Adelaide, Perth, Brisbane, the Gold Coast, and Tasmania will gain access to Vodafone Australia's NBN offerings, with the telco also launching a smart TV box running on Android TV.
Written by Corinne Reichert, Contributor
vodafone-tv.jpg

The Vodafone TV

(Image: Vodafone)

Vodafone Australia has announced that it is expanding its National Broadband Network (NBN) services to five more areas by April, in addition to unveiling its new NBN pricing plans.

"We are now announcing today that we are rolling out to new capital cities.
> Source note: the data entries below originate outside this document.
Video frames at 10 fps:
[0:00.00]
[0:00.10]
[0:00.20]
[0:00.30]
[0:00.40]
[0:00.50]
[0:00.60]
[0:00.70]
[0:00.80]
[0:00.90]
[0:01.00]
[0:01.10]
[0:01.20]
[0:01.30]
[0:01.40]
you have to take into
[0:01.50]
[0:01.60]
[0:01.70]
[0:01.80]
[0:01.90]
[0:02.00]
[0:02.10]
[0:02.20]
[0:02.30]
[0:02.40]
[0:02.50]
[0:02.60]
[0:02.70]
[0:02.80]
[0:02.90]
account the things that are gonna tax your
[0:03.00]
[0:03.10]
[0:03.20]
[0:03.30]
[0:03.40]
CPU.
So we're rolling out to Adelaide, Perth, Brisbane, and Tasmania," Vodafone GM of Fixed Matthew Lobb told media in Sydney, with Vodafone adding that the Gold Coast will also gain access to the service.

This marks an almost doubling of its original NBN footprint, the telco said; Vodafone launched NBN services in December last year, initially only providing the service to Sydney, Canberra, Melbourne, Geelong, and Newcastle.
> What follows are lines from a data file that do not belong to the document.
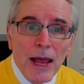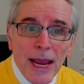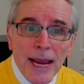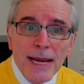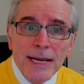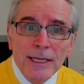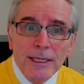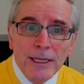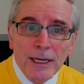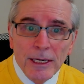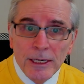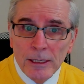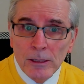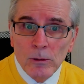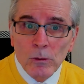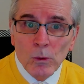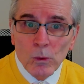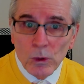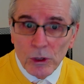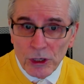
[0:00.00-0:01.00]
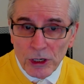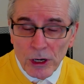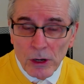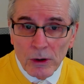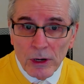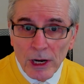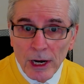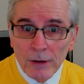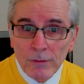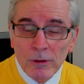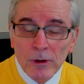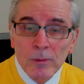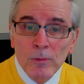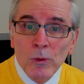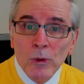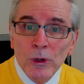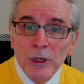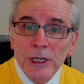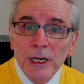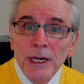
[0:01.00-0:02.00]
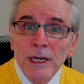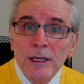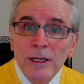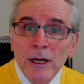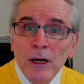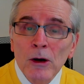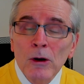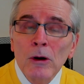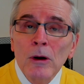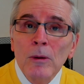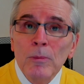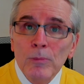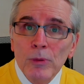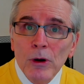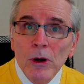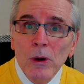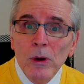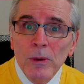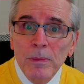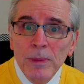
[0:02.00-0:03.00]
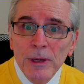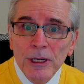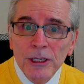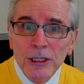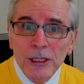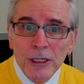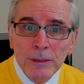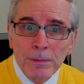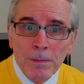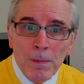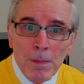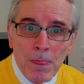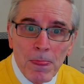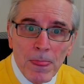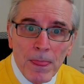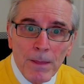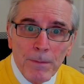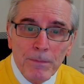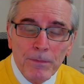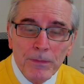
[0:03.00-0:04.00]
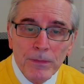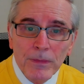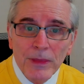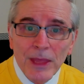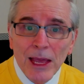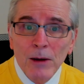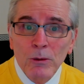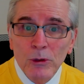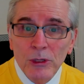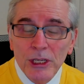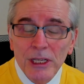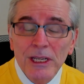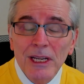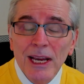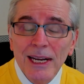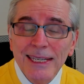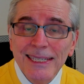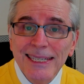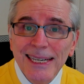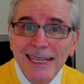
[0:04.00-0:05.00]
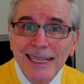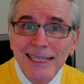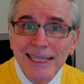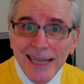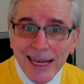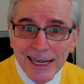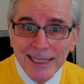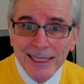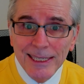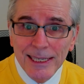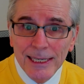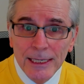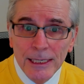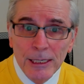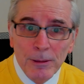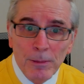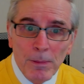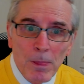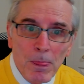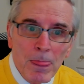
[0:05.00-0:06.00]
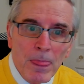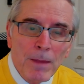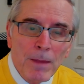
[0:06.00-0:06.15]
18, which I'll cover in more detail, prohibition. That was in 1919.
Vodafone's new NBN plans will be priced at AU$59 for the 12/1Mbps speed tier; AU$79 for the 50/20Mbps tier; and AU$99 for the 100/40Mbps tier, with all plans including unlimited data.

Vodafone has also announced a push into entertainment by launching both a smart TV box and a Netflix partnership, the second of which will be included as a one-year subscription in the two top-tier NBN plans.

Vodafone TV is powered by Android TV, but was made specifically for Vodafone's customisations, with 4K HD resolution, Netflix and YouTube access, Google voice search, a free-to-air (FTA) tuner, dual-band Wi-Fi, and access to the Google Play Store's apps and games.

It costs AU$120 upfront, or can be paid off by post-paid customers for AU$5 per month for 24 months.

Vodafone TV will be launched around mid-April, Vodafone Consumer Business Unit director Ben McIntosh told ZDNet, with the Netflix subscription inclusion starting on Wednesday.

Vodafone won't be buying rights to content or making its own, because it believes in the "content democratisation", McIntosh added -- which means the smart TV box is also available to non-Vodafone customers.

"We believe that customers or Australians should be able to choose what content they want, when they want to watch it, and how they want to watch it," he said.

"The days of choosing the content based on what your telco has or choosing your telco based on what you want to watch, as far as we're concerned, is over. That is a legacy way of doing it.

"The big boys have had it far too good for far too long. We strongly believe in partnering with the world's biggest organisations to bring content democratisation to Australia."

McIntosh's comments follow rival carrier Optus entering the media content rights battle by securing the rights to the English Premier League in 2015, and entering a partnership with National Geographic last year that could include Optus-created content.

Optus launched its Fetch smart TV box in 2016, after incumbent telco Telstra launched the Telstra TV at the end of 2015.

Telstra then launched the second iteration of its Telstra TV media streaming box in October last year. Costing AU$192 outright, it includes an FTA tuner; high-efficiency video codec (HEVC) support; a quad-core MStar processor; 2GB of DRAM; 512MB of additional storage; 802.11a/b/g/n/ac Wi-Fi support; 2160p 4K UHD with HDR support; and HDMI 2.0.